Further, any plan or agreement that was effective on or before December 31, 2010, generally may be amended to comply with one of the above mentioned provisions by December 31, 2012. This relief may be the most useful contained in the Notice. Under prior guidance, there was some concern over the difficulty of making severance pay conditioned on the signing of a release compliant with Section 409A. The Notice addresses these concerns by providing specified procedures for drafting such agreements.

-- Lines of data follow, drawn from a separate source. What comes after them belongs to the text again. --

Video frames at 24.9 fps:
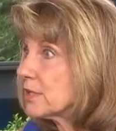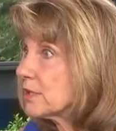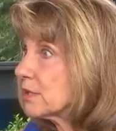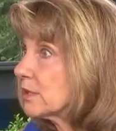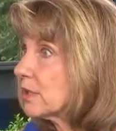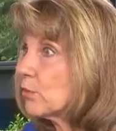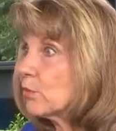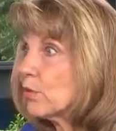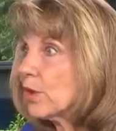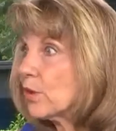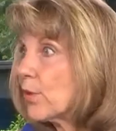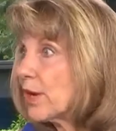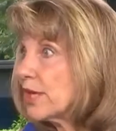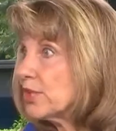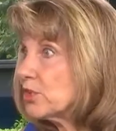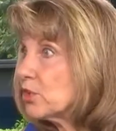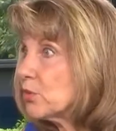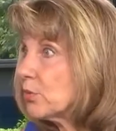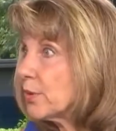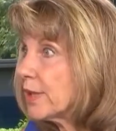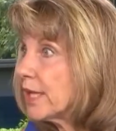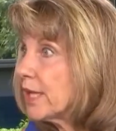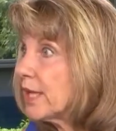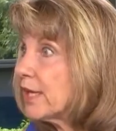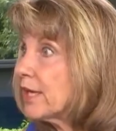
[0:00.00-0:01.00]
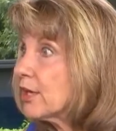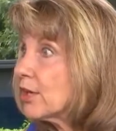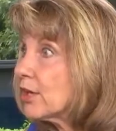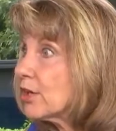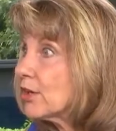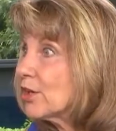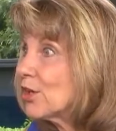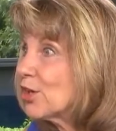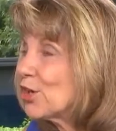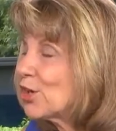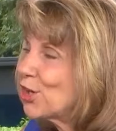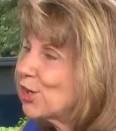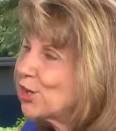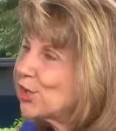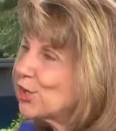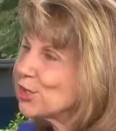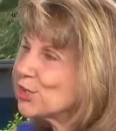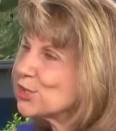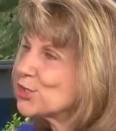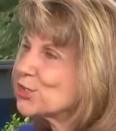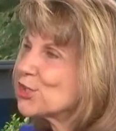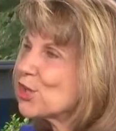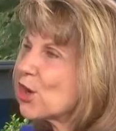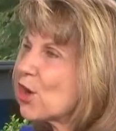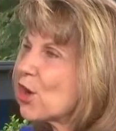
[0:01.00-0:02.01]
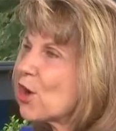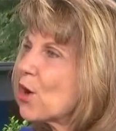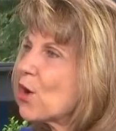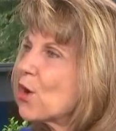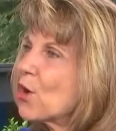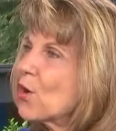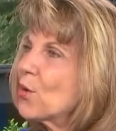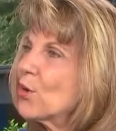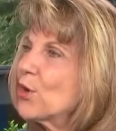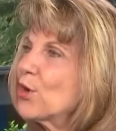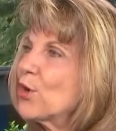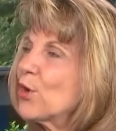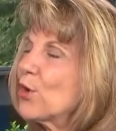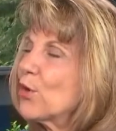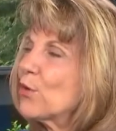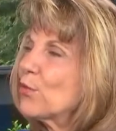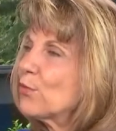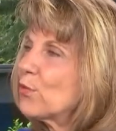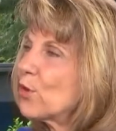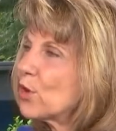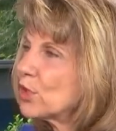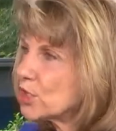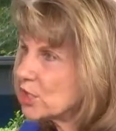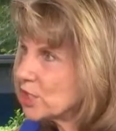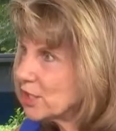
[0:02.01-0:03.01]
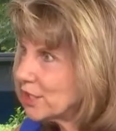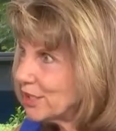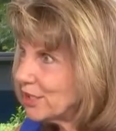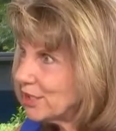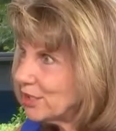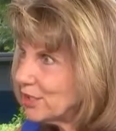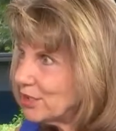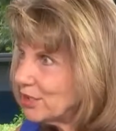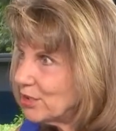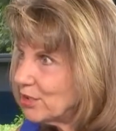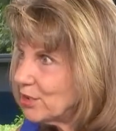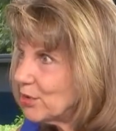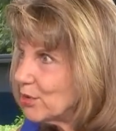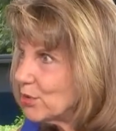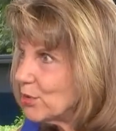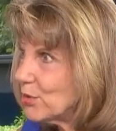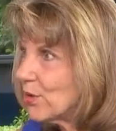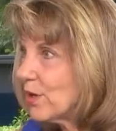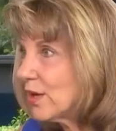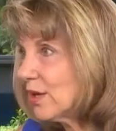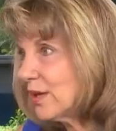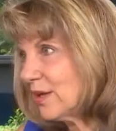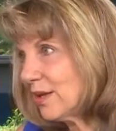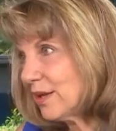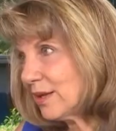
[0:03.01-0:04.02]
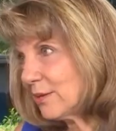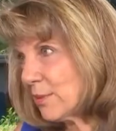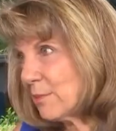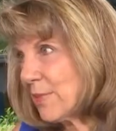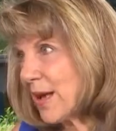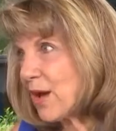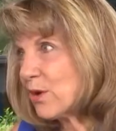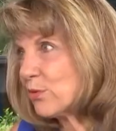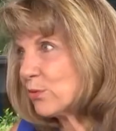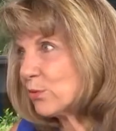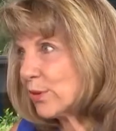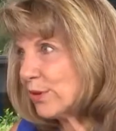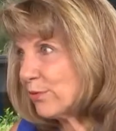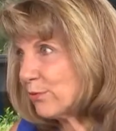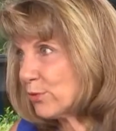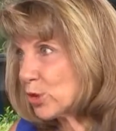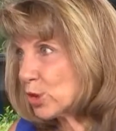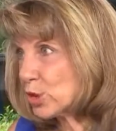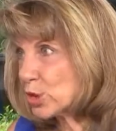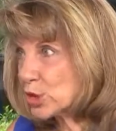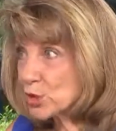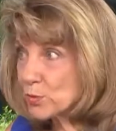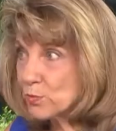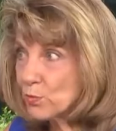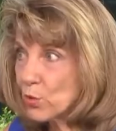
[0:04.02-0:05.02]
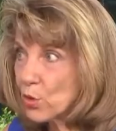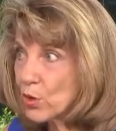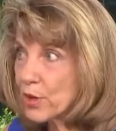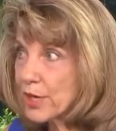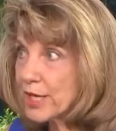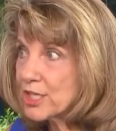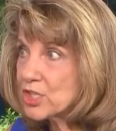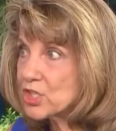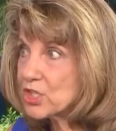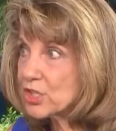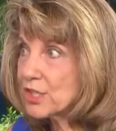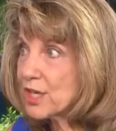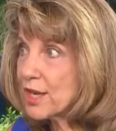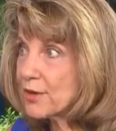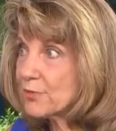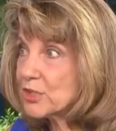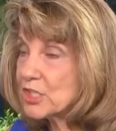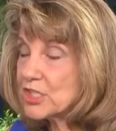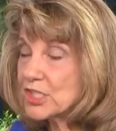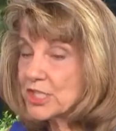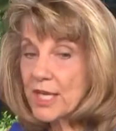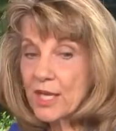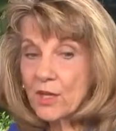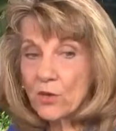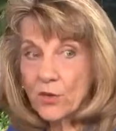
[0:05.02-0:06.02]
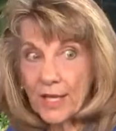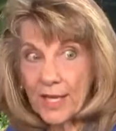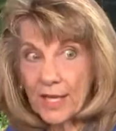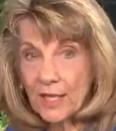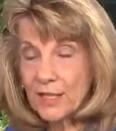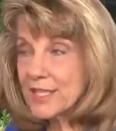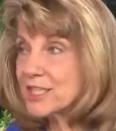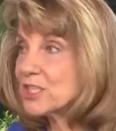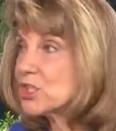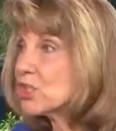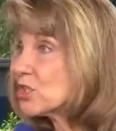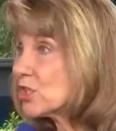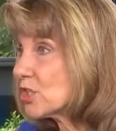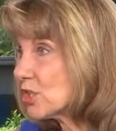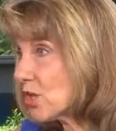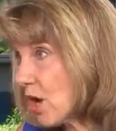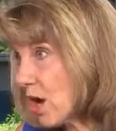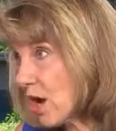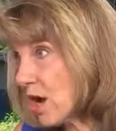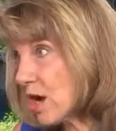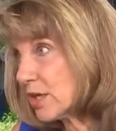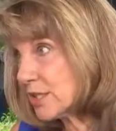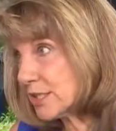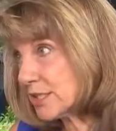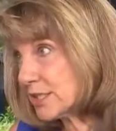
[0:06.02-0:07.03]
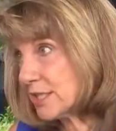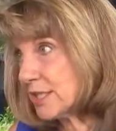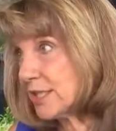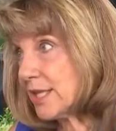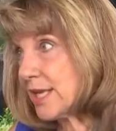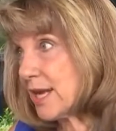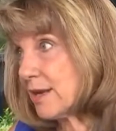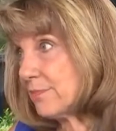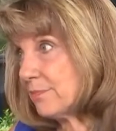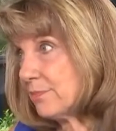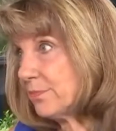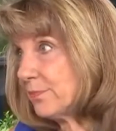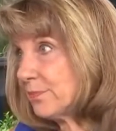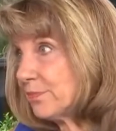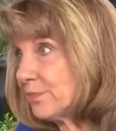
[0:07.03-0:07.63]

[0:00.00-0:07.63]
what do I do here? So fortunately knew about reverse mortgage enough to say, okay, let's talk to them.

4.   Information Reporting Relief. Although the original correction programs provided relief from some of the penalties applicable to a Section 409A failure, they required both the employer and the employee to disclose certain information on their respective tax returns for the year that the corrections were made. The Notice provides that the information reporting requirements do not apply to employees for certain types of documentary corrections made on or before December 31, 2011, and for corrections made to employment agreements in the manner described in Part III before December 31, 2012. The employer, however, still must file information on its tax return. In addition, the information reporting requirements no longer apply to employees with respect to plan operation errors that are corrected in the year they are made.

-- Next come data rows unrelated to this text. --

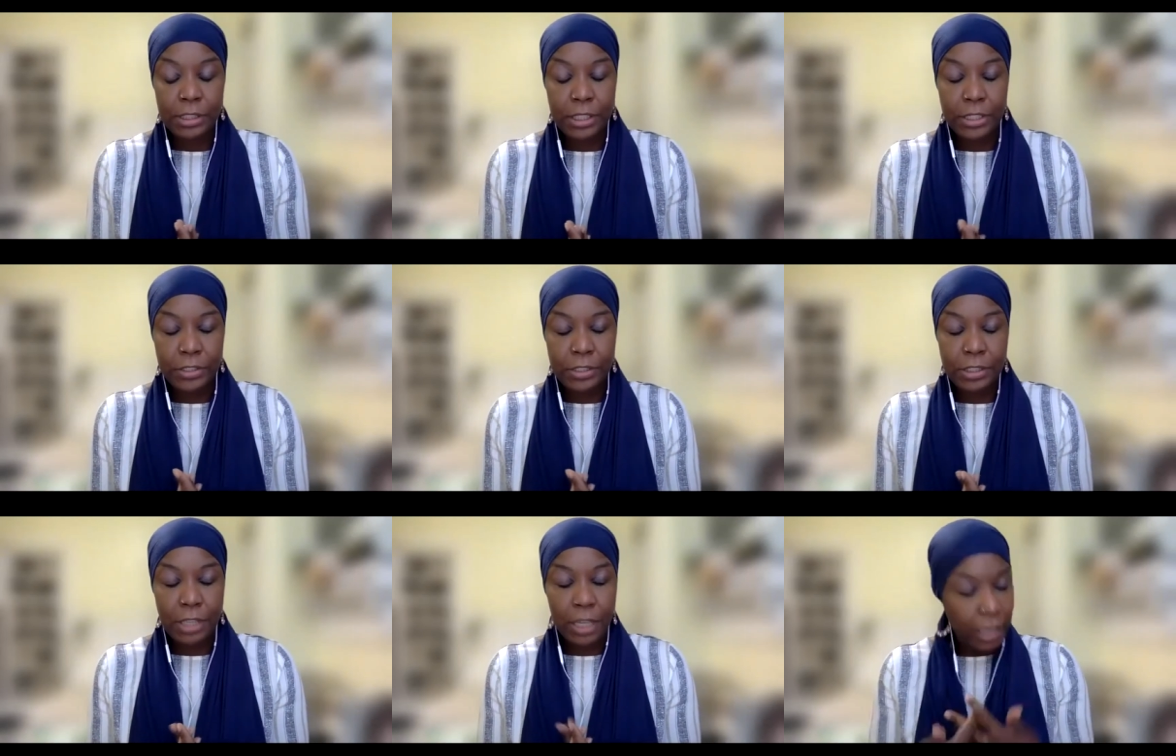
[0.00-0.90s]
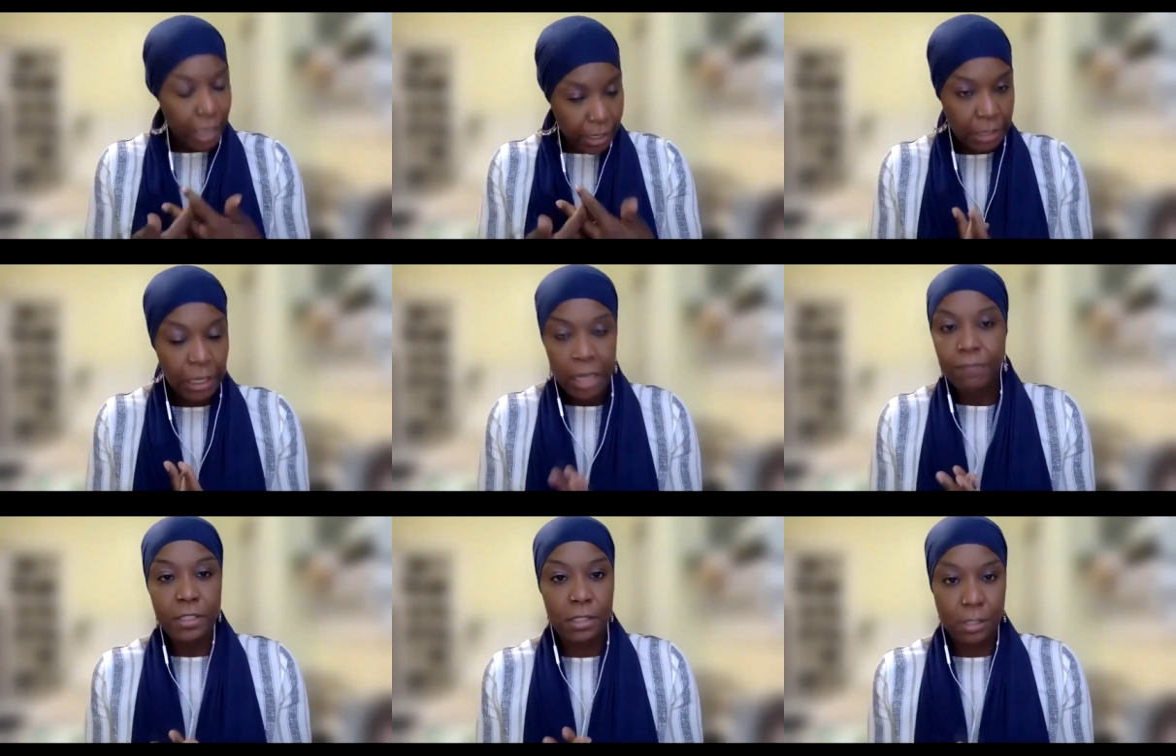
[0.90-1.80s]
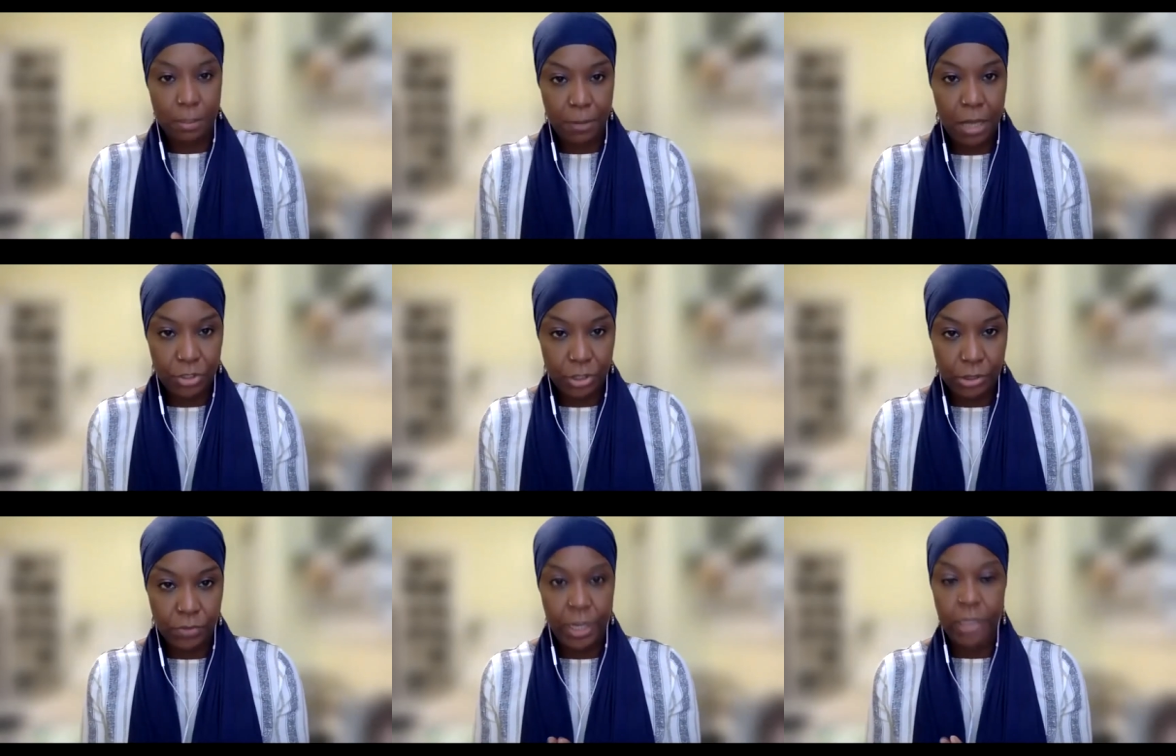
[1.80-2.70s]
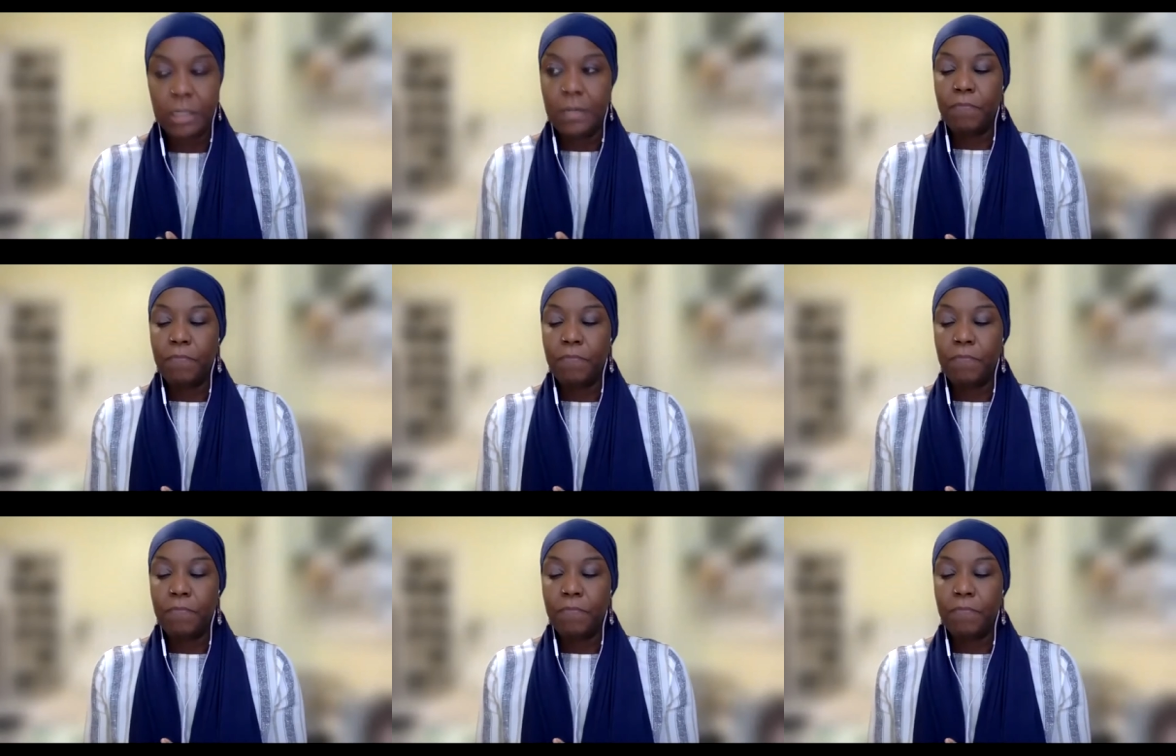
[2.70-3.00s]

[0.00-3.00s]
and a lot of this is subconscious, right?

5.   Recommended Action. Although the relief is targeted only to certain types of arrangements, employers should review any NQDC plan, equity compensation plan, or other arrangement that is subject to Section 409A to identify and correct errors under the Notice. In particular, employers should review any employment agreement, severance agreement, or change in control agreement to determine whether any payments under these agreements are conditioned upon an employee signing a release of claims, non-competition agreement, or similar arrangement.